AIM OF THE EXERCISE →
Please give an exact printout of the records, without any pictures.

# # # # # # #

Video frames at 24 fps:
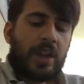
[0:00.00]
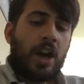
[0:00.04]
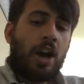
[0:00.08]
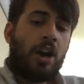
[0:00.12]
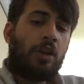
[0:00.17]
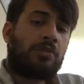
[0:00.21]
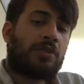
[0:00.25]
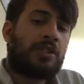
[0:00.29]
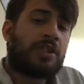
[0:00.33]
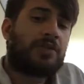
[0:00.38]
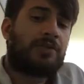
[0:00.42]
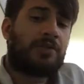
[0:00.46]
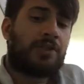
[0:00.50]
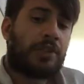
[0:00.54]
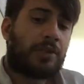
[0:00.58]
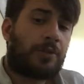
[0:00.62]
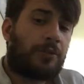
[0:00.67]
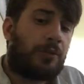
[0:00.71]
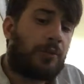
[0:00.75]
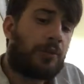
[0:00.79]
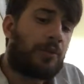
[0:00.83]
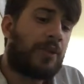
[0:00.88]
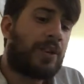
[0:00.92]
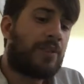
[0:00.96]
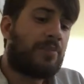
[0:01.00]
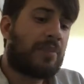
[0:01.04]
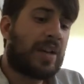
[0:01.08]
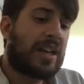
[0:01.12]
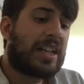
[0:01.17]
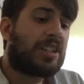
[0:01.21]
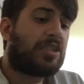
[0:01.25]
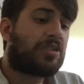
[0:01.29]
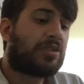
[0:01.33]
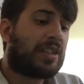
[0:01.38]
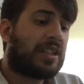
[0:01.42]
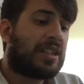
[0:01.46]
I'll just look through it,
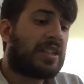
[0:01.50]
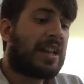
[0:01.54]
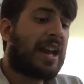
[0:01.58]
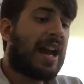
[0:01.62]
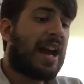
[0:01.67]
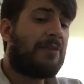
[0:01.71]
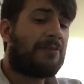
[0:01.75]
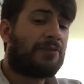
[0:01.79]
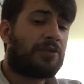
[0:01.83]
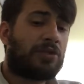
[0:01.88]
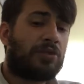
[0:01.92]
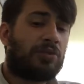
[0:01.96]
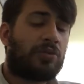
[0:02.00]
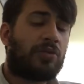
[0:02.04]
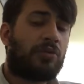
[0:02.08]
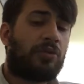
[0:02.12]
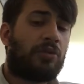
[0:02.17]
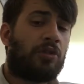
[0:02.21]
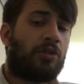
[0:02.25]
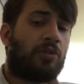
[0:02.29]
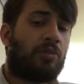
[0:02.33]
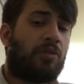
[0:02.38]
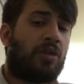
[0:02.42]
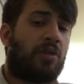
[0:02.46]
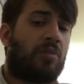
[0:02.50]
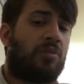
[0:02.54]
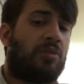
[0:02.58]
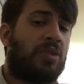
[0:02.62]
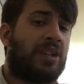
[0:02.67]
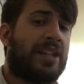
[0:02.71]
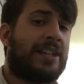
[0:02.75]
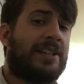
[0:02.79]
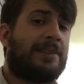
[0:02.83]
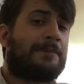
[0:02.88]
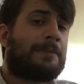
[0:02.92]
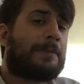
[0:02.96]
make sure that you have talked through it
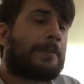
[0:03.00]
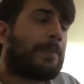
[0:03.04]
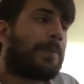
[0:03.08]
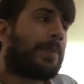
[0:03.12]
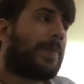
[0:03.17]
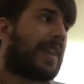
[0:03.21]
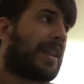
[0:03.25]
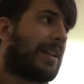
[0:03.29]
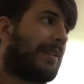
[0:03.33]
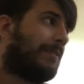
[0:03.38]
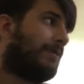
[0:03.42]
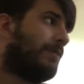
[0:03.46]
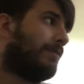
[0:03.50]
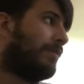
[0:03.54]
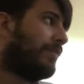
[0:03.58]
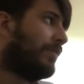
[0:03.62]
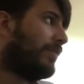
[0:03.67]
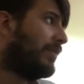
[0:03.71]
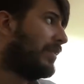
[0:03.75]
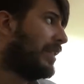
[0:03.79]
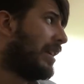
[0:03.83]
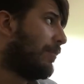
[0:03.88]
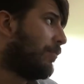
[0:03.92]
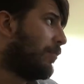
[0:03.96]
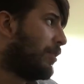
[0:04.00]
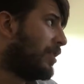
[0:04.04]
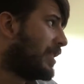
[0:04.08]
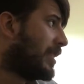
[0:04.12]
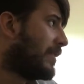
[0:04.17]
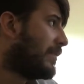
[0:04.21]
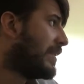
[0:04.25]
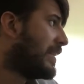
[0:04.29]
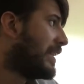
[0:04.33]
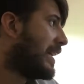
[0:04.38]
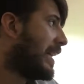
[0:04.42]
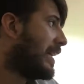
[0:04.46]
properly, and once
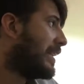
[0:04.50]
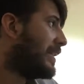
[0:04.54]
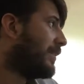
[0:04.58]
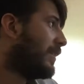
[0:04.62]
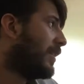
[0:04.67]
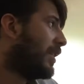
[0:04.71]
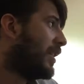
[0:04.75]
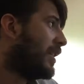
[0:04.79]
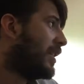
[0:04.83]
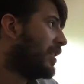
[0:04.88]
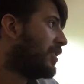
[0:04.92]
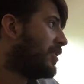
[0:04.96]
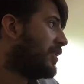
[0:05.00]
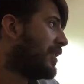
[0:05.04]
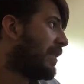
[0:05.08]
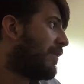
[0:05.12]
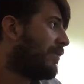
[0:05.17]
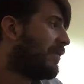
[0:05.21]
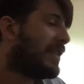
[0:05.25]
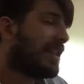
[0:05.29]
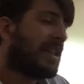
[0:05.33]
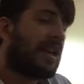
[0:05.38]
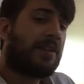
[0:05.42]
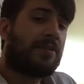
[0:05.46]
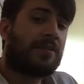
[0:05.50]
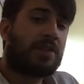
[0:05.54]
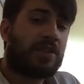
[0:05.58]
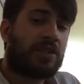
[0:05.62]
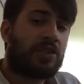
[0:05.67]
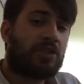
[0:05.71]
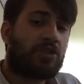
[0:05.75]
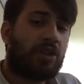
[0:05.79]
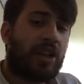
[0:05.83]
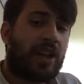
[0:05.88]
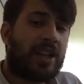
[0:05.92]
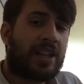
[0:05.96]
I'm satisfied that you definitely have done
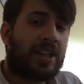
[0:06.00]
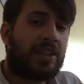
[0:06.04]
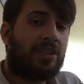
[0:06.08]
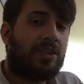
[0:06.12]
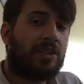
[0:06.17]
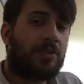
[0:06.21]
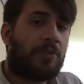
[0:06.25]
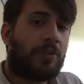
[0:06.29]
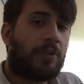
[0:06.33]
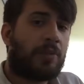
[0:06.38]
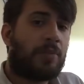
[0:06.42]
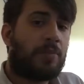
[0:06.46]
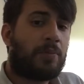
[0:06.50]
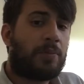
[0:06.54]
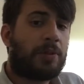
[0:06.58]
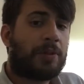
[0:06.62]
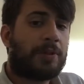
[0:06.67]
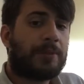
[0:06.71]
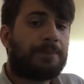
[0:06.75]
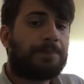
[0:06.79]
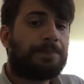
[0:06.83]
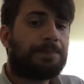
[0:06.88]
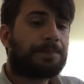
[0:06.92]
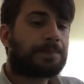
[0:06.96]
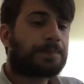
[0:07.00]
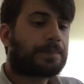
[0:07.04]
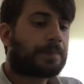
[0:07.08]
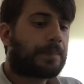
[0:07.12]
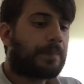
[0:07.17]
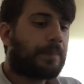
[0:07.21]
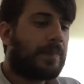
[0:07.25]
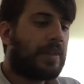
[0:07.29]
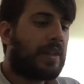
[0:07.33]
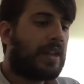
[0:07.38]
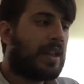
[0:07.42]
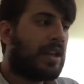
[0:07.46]
the training and looked through the book,
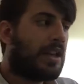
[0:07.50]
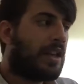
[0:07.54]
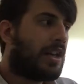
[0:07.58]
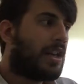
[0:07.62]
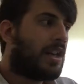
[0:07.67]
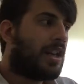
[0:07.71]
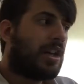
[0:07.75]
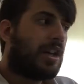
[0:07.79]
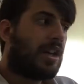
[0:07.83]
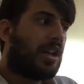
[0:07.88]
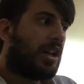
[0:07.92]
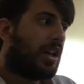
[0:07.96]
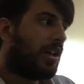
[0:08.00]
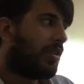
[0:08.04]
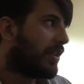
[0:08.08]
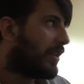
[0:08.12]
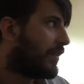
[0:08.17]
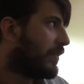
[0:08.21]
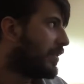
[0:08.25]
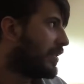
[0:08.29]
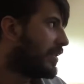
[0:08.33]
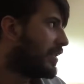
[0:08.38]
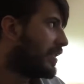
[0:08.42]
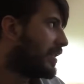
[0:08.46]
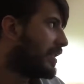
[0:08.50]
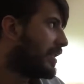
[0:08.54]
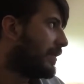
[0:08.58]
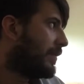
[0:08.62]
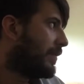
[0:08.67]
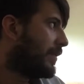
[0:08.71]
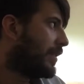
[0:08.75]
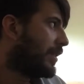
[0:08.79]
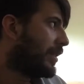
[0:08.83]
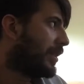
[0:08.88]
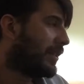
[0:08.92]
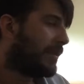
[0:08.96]
I'll give you a
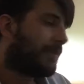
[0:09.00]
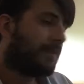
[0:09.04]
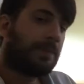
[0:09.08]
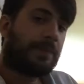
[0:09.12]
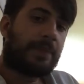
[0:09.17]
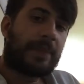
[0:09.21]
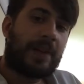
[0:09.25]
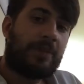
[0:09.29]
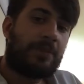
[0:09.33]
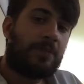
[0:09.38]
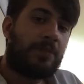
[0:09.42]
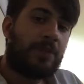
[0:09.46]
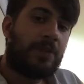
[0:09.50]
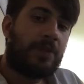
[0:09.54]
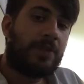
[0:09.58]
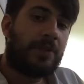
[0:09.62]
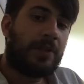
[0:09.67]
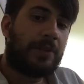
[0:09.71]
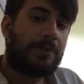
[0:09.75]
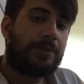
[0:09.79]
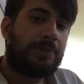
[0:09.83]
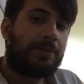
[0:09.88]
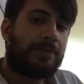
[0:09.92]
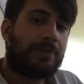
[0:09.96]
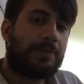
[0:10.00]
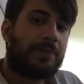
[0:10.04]
certificate and we'll move on.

# # # # # # #

SOLUTION TO THE EXERCISE →
Video frames at 24 fps:
[0:00.00]
[0:00.04]
[0:00.08]
[0:00.12]
[0:00.17]
[0:00.21]
[0:00.25]
[0:00.29]
[0:00.33]
[0:00.38]
[0:00.42]
[0:00.46]
[0:00.50]
[0:00.54]
[0:00.58]
[0:00.62]
[0:00.67]
[0:00.71]
[0:00.75]
[0:00.79]
[0:00.83]
[0:00.88]
[0:00.92]
[0:00.96]
[0:01.00]
[0:01.04]
[0:01.08]
[0:01.12]
[0:01.17]
[0:01.21]
[0:01.25]
[0:01.29]
[0:01.33]
[0:01.38]
[0:01.42]
[0:01.46]
I'll just look through it,
[0:01.50]
[0:01.54]
[0:01.58]
[0:01.62]
[0:01.67]
[0:01.71]
[0:01.75]
[0:01.79]
[0:01.83]
[0:01.88]
[0:01.92]
[0:01.96]
[0:02.00]
[0:02.04]
[0:02.08]
[0:02.12]
[0:02.17]
[0:02.21]
[0:02.25]
[0:02.29]
[0:02.33]
[0:02.38]
[0:02.42]
[0:02.46]
[0:02.50]
[0:02.54]
[0:02.58]
[0:02.62]
[0:02.67]
[0:02.71]
[0:02.75]
[0:02.79]
[0:02.83]
[0:02.88]
[0:02.92]
[0:02.96]
make sure that you have talked through it
[0:03.00]
[0:03.04]
[0:03.08]
[0:03.12]
[0:03.17]
[0:03.21]
[0:03.25]
[0:03.29]
[0:03.33]
[0:03.38]
[0:03.42]
[0:03.46]
[0:03.50]
[0:03.54]
[0:03.58]
[0:03.62]
[0:03.67]
[0:03.71]
[0:03.75]
[0:03.79]
[0:03.83]
[0:03.88]
[0:03.92]
[0:03.96]
[0:04.00]
[0:04.04]
[0:04.08]
[0:04.12]
[0:04.17]
[0:04.21]
[0:04.25]
[0:04.29]
[0:04.33]
[0:04.38]
[0:04.42]
[0:04.46]
properly, and once
[0:04.50]
[0:04.54]
[0:04.58]
[0:04.62]
[0:04.67]
[0:04.71]
[0:04.75]
[0:04.79]
[0:04.83]
[0:04.88]
[0:04.92]
[0:04.96]
[0:05.00]
[0:05.04]
[0:05.08]
[0:05.12]
[0:05.17]
[0:05.21]
[0:05.25]
[0:05.29]
[0:05.33]
[0:05.38]
[0:05.42]
[0:05.46]
[0:05.50]
[0:05.54]
[0:05.58]
[0:05.62]
[0:05.67]
[0:05.71]
[0:05.75]
[0:05.79]
[0:05.83]
[0:05.88]
[0:05.92]
[0:05.96]
I'm satisfied that you definitely have done
[0:06.00]
[0:06.04]
[0:06.08]
[0:06.12]
[0:06.17]
[0:06.21]
[0:06.25]
[0:06.29]
[0:06.33]
[0:06.38]
[0:06.42]
[0:06.46]
[0:06.50]
[0:06.54]
[0:06.58]
[0:06.62]
[0:06.67]
[0:06.71]
[0:06.75]
[0:06.79]
[0:06.83]
[0:06.88]
[0:06.92]
[0:06.96]
[0:07.00]
[0:07.04]
[0:07.08]
[0:07.12]
[0:07.17]
[0:07.21]
[0:07.25]
[0:07.29]
[0:07.33]
[0:07.38]
[0:07.42]
[0:07.46]
the training and looked through the book,
[0:07.50]
[0:07.54]
[0:07.58]
[0:07.62]
[0:07.67]
[0:07.71]
[0:07.75]
[0:07.79]
[0:07.83]
[0:07.88]
[0:07.92]
[0:07.96]
[0:08.00]
[0:08.04]
[0:08.08]
[0:08.12]
[0:08.17]
[0:08.21]
[0:08.25]
[0:08.29]
[0:08.33]
[0:08.38]
[0:08.42]
[0:08.46]
[0:08.50]
[0:08.54]
[0:08.58]
[0:08.62]
[0:08.67]
[0:08.71]
[0:08.75]
[0:08.79]
[0:08.83]
[0:08.88]
[0:08.92]
[0:08.96]
I'll give you a
[0:09.00]
[0:09.04]
[0:09.08]
[0:09.12]
[0:09.17]
[0:09.21]
[0:09.25]
[0:09.29]
[0:09.33]
[0:09.38]
[0:09.42]
[0:09.46]
[0:09.50]
[0:09.54]
[0:09.58]
[0:09.62]
[0:09.67]
[0:09.71]
[0:09.75]
[0:09.79]
[0:09.83]
[0:09.88]
[0:09.92]
[0:09.96]
[0:10.00]
[0:10.04]
certificate and we'll move on.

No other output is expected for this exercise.